Ensuring voting rights
One is really astonished at the priorities of the election commission. For days and weeks now, we hear election commission officials worrying about devising a voting system for overseas Pakistanis, many of whom left Pakistan after completing their education and training for greener pastures abroad, creating a brain drain at home. Those Pakistanis, who left the country and are not experiencing ground realities of the country anymore, should not be considered that important to have a say in our domestic affairs. Since the world scenario has changed now and they are feeling insecure due to so-called Islamophobia, they want to be recognised in the motherland although many have taken an oath of allegiance to remain loyal to their new homelands. Whosoever they might be voting for, the outcome of the elections has to be borne by those living here and not by them. Their votes may bring the wrong set of candidates on top. We hear that expensive electronic voting devices are needed to enable overseas Pakistanis to vote. What is the need for all this?
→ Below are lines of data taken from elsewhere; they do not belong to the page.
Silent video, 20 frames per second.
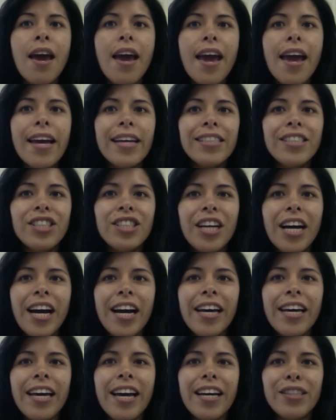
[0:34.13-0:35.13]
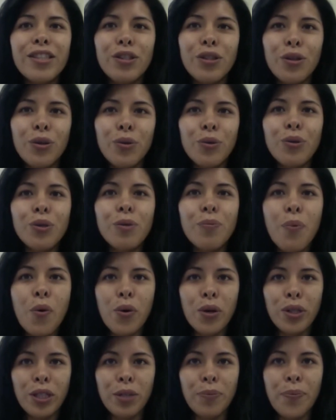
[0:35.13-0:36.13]
AGI has two
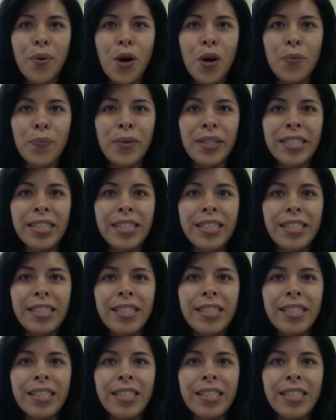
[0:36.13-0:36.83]
support departments,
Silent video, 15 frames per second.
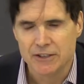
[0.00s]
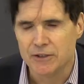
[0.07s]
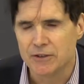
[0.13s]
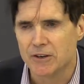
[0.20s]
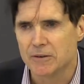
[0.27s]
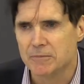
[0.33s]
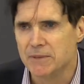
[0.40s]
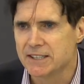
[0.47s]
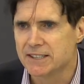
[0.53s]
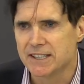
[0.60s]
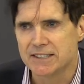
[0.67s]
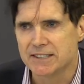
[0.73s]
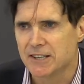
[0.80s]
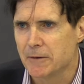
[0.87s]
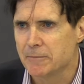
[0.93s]
You're
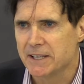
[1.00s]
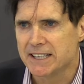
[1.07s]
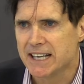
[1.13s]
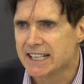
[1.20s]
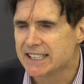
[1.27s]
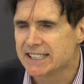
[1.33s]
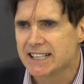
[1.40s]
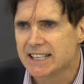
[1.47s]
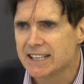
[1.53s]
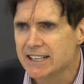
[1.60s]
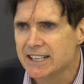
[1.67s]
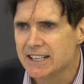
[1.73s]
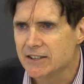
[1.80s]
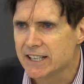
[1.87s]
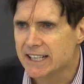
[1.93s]
missing something that is
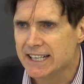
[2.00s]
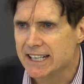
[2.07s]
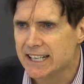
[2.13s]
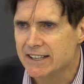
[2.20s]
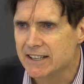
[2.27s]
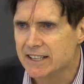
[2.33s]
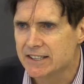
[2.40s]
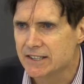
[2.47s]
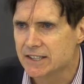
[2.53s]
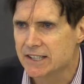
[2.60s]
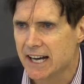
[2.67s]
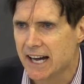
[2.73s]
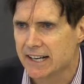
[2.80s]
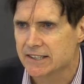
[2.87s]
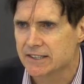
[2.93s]
clearly in this
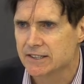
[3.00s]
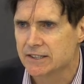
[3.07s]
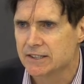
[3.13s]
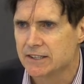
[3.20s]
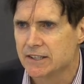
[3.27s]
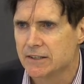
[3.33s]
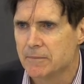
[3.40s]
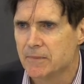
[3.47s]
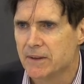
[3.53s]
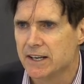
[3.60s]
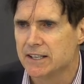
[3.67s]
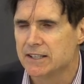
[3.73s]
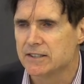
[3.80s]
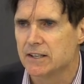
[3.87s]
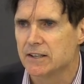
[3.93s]
text.
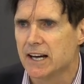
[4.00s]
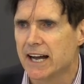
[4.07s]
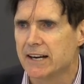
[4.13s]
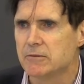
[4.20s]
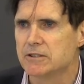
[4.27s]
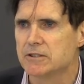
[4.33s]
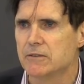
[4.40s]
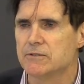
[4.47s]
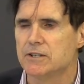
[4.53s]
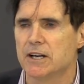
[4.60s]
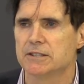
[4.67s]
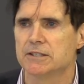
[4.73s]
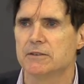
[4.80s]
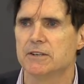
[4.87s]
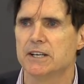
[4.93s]
It is the language of
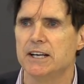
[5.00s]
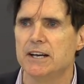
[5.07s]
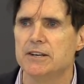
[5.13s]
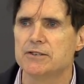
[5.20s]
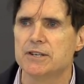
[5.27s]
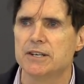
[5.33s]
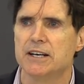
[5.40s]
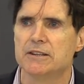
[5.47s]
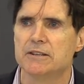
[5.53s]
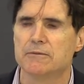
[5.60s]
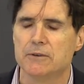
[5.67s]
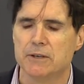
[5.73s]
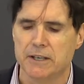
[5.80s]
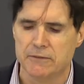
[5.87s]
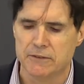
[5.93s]
justification and the
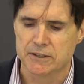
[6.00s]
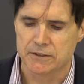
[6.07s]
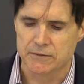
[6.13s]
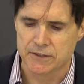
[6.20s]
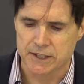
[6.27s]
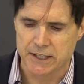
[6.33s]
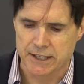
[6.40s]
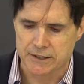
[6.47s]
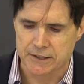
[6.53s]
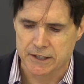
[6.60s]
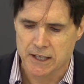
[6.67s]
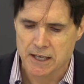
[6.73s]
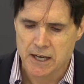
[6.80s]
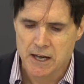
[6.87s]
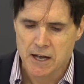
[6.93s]
forgiveness of
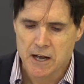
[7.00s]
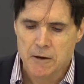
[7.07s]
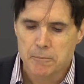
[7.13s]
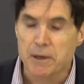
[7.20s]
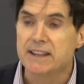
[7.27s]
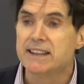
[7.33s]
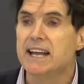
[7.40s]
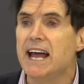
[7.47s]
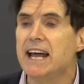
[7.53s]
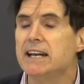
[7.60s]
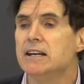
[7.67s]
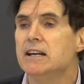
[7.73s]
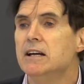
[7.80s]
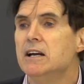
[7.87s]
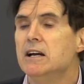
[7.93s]
sins. But
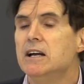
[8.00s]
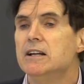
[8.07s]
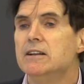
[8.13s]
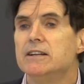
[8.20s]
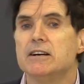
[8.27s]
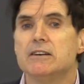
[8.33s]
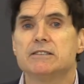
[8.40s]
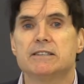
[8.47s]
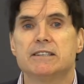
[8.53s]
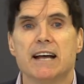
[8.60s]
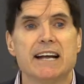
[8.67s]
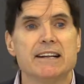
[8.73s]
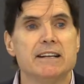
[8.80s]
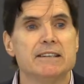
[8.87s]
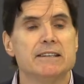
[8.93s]
then there's
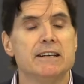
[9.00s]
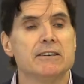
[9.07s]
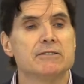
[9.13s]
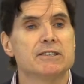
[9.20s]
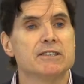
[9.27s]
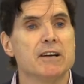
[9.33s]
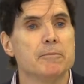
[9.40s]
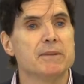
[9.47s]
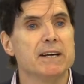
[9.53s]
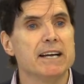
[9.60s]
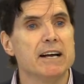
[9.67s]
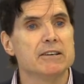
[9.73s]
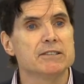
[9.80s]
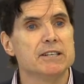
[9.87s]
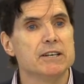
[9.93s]
that there's something
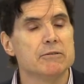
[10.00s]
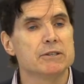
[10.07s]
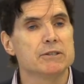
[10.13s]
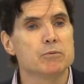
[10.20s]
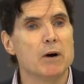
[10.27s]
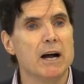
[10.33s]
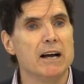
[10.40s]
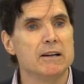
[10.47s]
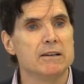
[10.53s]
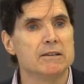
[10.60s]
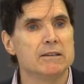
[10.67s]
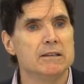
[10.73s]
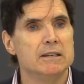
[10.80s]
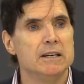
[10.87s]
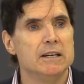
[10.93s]
else here as
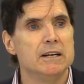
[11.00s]
well.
On the other hand, millions of people living in the country are suffering from the fallout of the last government’s wrongdoing, its poor governance, negligence and corruption, but they will be deprived of their voting rights as much as they are deprived of other rights such as education, health care and so on because they have been living as internally displaced persons for the last many months, if not years. There are hundreds of thousands of people who fled their homes because of ongoing military operations in their areas, poor security situations or in the aftermath of the floods, which resulted in loss of property. These people have not been rehabilitated or registered for voting in their new, temporary places of residence.
The election commission has never even mentioned these people and instead of looking for ways to facilitate voting for outsiders, they should have taken care of the rights of Pakistanis living in Pakistan. There is only one conclusion that can be drawn from this: the understanding of equal rights for all citizens is quite underdeveloped even in the “highly educated” ranks of our officialdom.
Ali Ashraf Khan
Published in The Express Tribune, April 3rd, 2013.